Top of the Rock: Inside the Rise and Fall of Must See TV
by Warren Littlefield, with T.R. Pearson
(Doubleday, 2012, 326 pages)
I’ve been watching NBC comedies since I was too young to understand half of the jokes and still watch Friends constantly. So when I saw the cover of Top of the Rock covered with my favorite characters, I was immediately excited to read it. Warren Littlefield helped create and develop some of the top NBC shows when he was an executive at NBC, shows like Cheers, Seinfeld, Friends, and ER just to name a few. After 20 years at NBC, he was fired with his last projects being Will & Grace and The West Wing. But Top of the Rock is mostly focused on a behind the scenes look of how NBC shows from the “Must See TV” era were created and developed.
Top of the Rock is not your regular read as it has commentary from the actors, writers, executives, and many more from each show. As I was reading, I felt like I was reading the script from a TV documentary about NBC rather than a book since it jumped between people every few sentences. You get a lot of different views about each show and each person’s experience so that makes it interesting but it also makes it hard to keep track of what each person’s role was. Eventually I stopped trying to figure out each person’s significance, which made the read a lot more enjoyable.

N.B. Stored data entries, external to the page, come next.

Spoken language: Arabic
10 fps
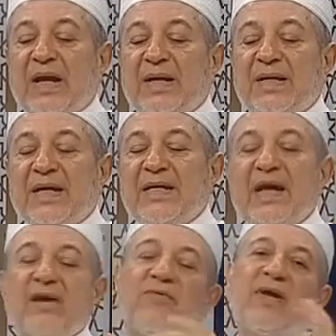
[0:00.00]
يعني
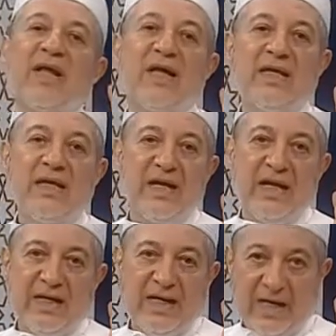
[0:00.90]
يغفل قليلا
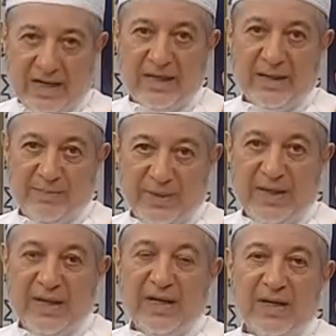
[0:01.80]
عن الأحكام
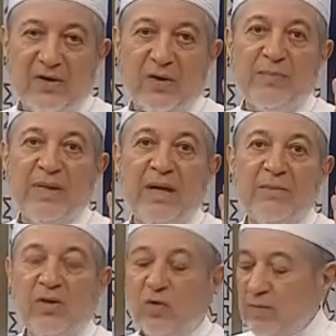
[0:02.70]
ربي هب
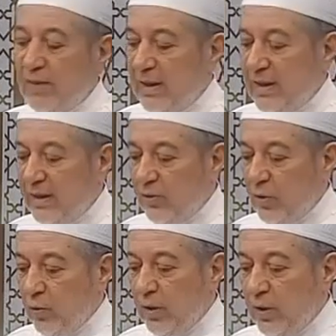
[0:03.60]
لي حكم آه، آه،
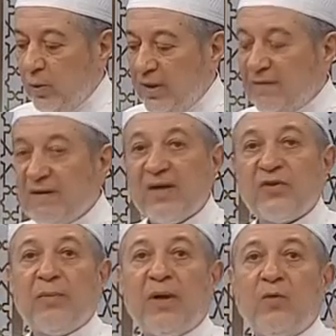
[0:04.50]
والذي
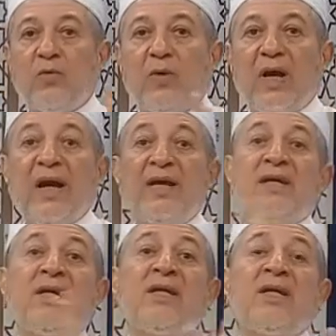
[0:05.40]
أطمع أن
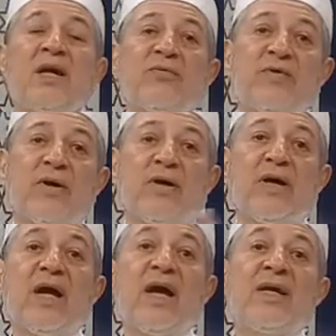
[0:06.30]
يغفر
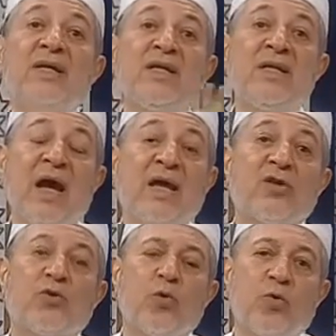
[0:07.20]
أي على
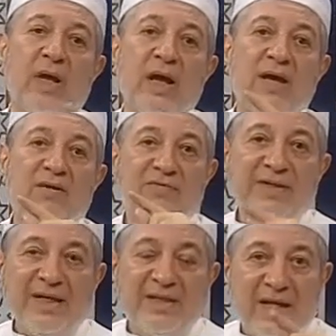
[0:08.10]
طول
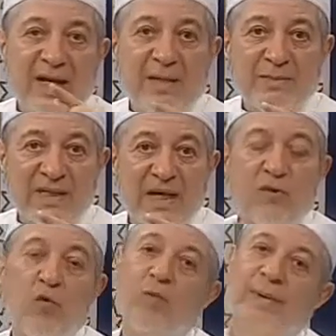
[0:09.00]
فتحة الهمزة
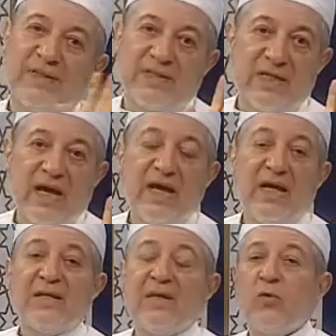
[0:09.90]
وبس
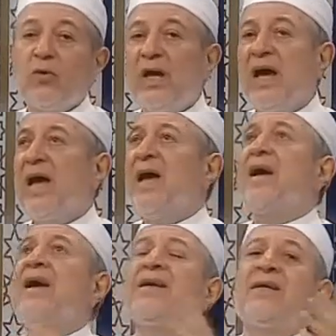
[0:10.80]
لا تقول
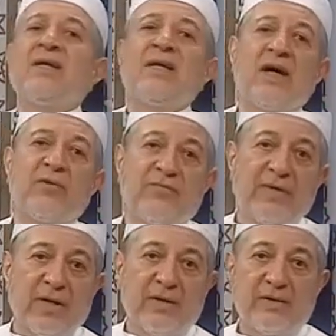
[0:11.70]
اي
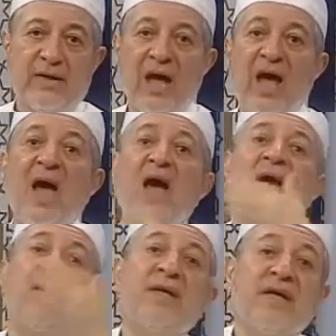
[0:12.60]
يغفر
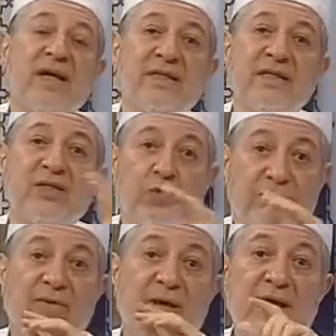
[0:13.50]
أي هذه
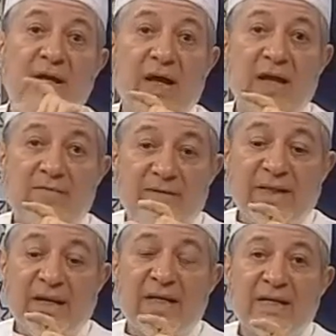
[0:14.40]
شوف
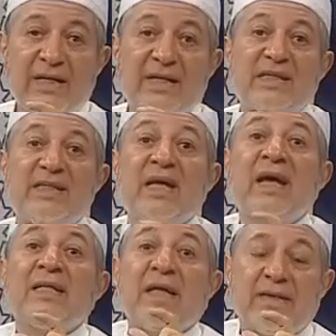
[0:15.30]
الفتحة
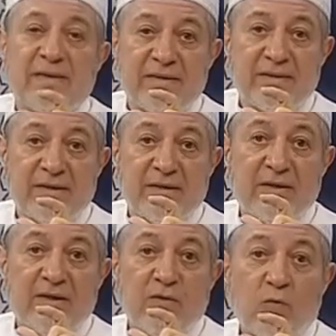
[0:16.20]
زادت
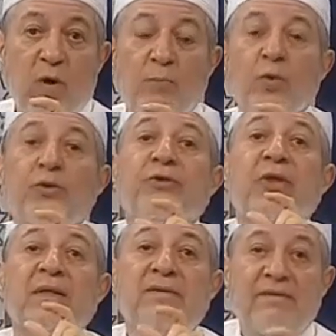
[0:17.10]

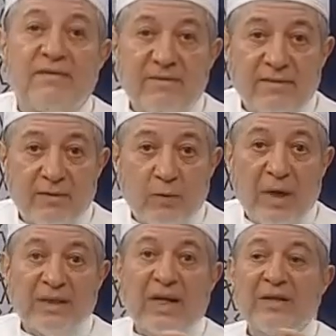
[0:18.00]
ومطت
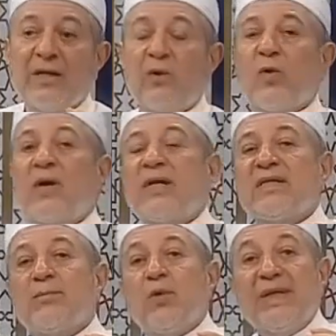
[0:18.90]
وهذا عند القراء
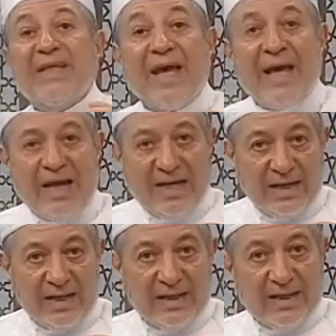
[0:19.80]
اسمه إدخال
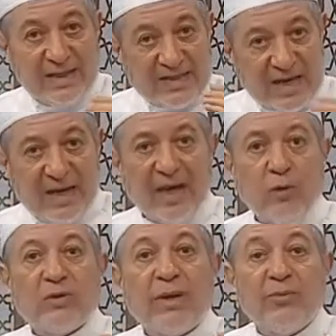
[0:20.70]
إدخال أو
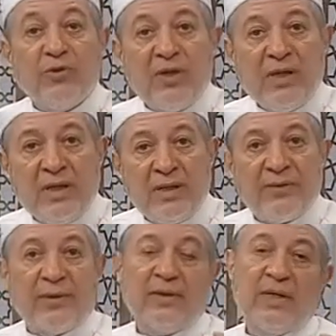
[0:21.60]

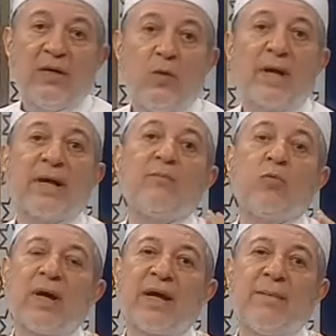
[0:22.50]
تمطيط وكم
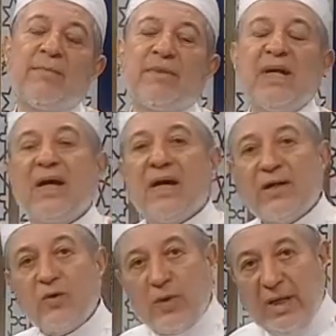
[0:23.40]
وكم نهى
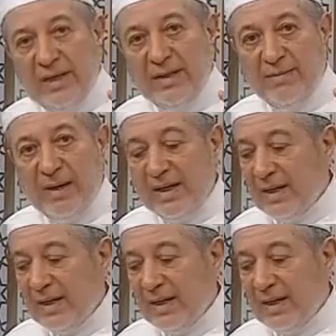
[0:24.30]
عنه الأئمة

There are a couple of chapters that I felt like people took just to complain about how NBC is run today and Jeff Zucker. I understand they probably needed to get if off their chest, but I could’ve done without it. After I finished, I quickly passed it off to my sister who has a Friends obsession like mine and she’s finding it as interesting as I did. But we both agree that once you start reading it, you’ll want to watch all those shows again. And the only shows from the “Must See Era” on Netflix are Cheer and Frasier. Believe me, we’ve already checked.